**Source data**
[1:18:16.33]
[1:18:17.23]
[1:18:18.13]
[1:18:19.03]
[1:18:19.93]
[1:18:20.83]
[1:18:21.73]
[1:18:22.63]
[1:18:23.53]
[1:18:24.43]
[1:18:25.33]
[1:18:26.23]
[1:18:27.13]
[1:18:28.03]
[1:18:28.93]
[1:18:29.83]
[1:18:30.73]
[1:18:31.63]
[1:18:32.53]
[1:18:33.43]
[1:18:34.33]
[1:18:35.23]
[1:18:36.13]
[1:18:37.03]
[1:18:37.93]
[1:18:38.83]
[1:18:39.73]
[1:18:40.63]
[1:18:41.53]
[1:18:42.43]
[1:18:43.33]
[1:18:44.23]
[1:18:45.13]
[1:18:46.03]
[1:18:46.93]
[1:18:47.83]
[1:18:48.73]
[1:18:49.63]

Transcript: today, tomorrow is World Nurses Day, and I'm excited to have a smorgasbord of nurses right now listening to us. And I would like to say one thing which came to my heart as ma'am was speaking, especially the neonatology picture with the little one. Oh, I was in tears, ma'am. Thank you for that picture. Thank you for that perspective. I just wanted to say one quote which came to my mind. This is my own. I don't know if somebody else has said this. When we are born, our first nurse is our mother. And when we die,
...
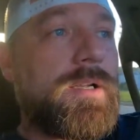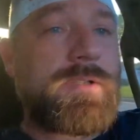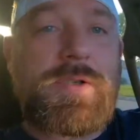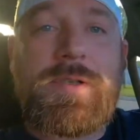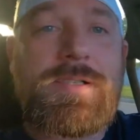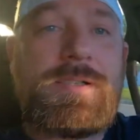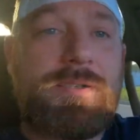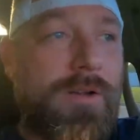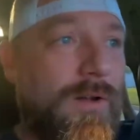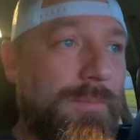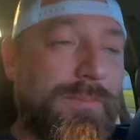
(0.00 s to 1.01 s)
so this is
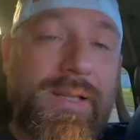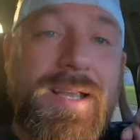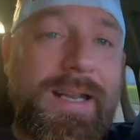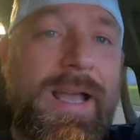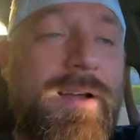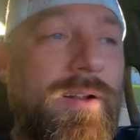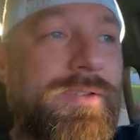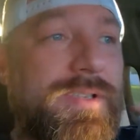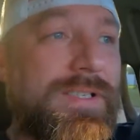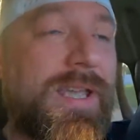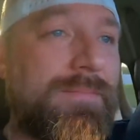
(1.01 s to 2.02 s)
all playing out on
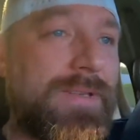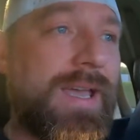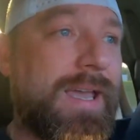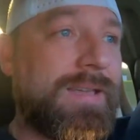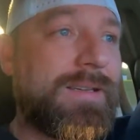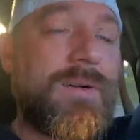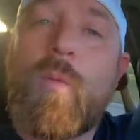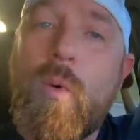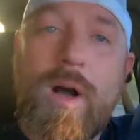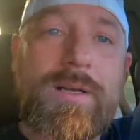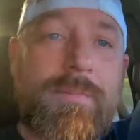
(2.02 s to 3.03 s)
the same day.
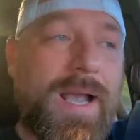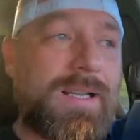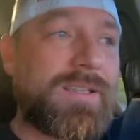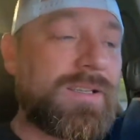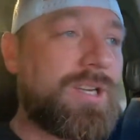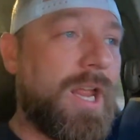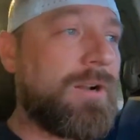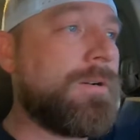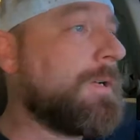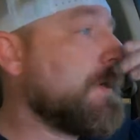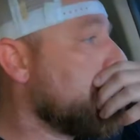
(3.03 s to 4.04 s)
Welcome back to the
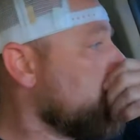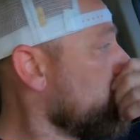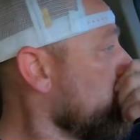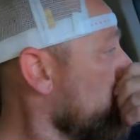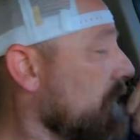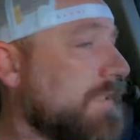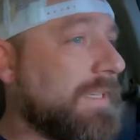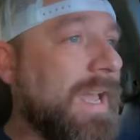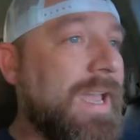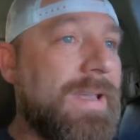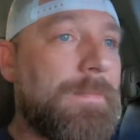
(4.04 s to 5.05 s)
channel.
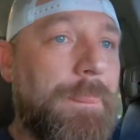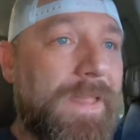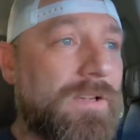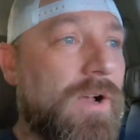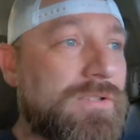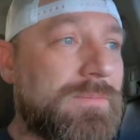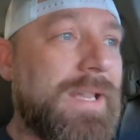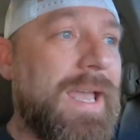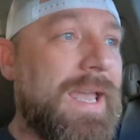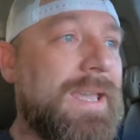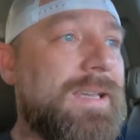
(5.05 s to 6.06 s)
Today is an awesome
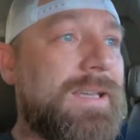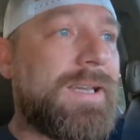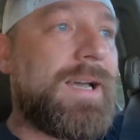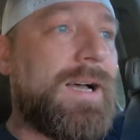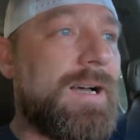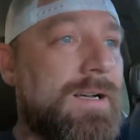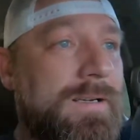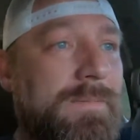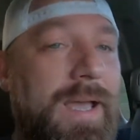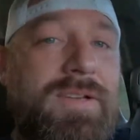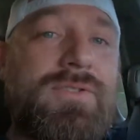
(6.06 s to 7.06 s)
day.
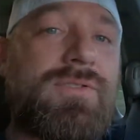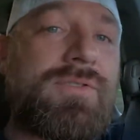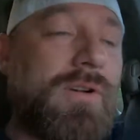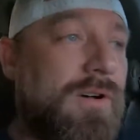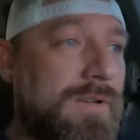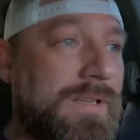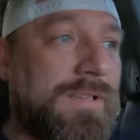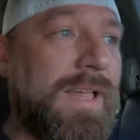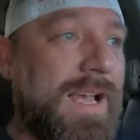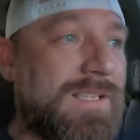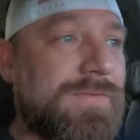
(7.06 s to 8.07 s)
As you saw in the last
==
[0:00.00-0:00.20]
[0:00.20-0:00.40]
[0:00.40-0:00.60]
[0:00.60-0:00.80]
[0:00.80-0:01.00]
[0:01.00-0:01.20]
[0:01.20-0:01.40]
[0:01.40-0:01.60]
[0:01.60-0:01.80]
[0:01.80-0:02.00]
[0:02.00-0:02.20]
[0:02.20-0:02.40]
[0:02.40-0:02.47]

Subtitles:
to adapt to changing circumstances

**Aim of the exercise**
Word for word, restate the lines above from the line containing "[1:18:40.63]" through the line containing "Transcript: today, tomorrow", with both included and nothing else.

**Reply to the task**
[1:18:40.63]
[1:18:41.53]
[1:18:42.43]
[1:18:43.33]
[1:18:44.23]
[1:18:45.13]
[1:18:46.03]
[1:18:46.93]
[1:18:47.83]
[1:18:48.73]
[1:18:49.63]

Transcript: today, tomorrow is World Nurses Day, and I'm excited to have a smorgasbord of nurses right now listening to us. And I would like to say one thing which came to my heart as ma'am was speaking, especially the neonatology picture with the little one. Oh, I was in tears, ma'am. Thank you for that picture. Thank you for that perspective. I just wanted to say one quote which came to my mind. This is my own. I don't know if somebody else has said this. When we are born, our first nurse is our mother. And when we die,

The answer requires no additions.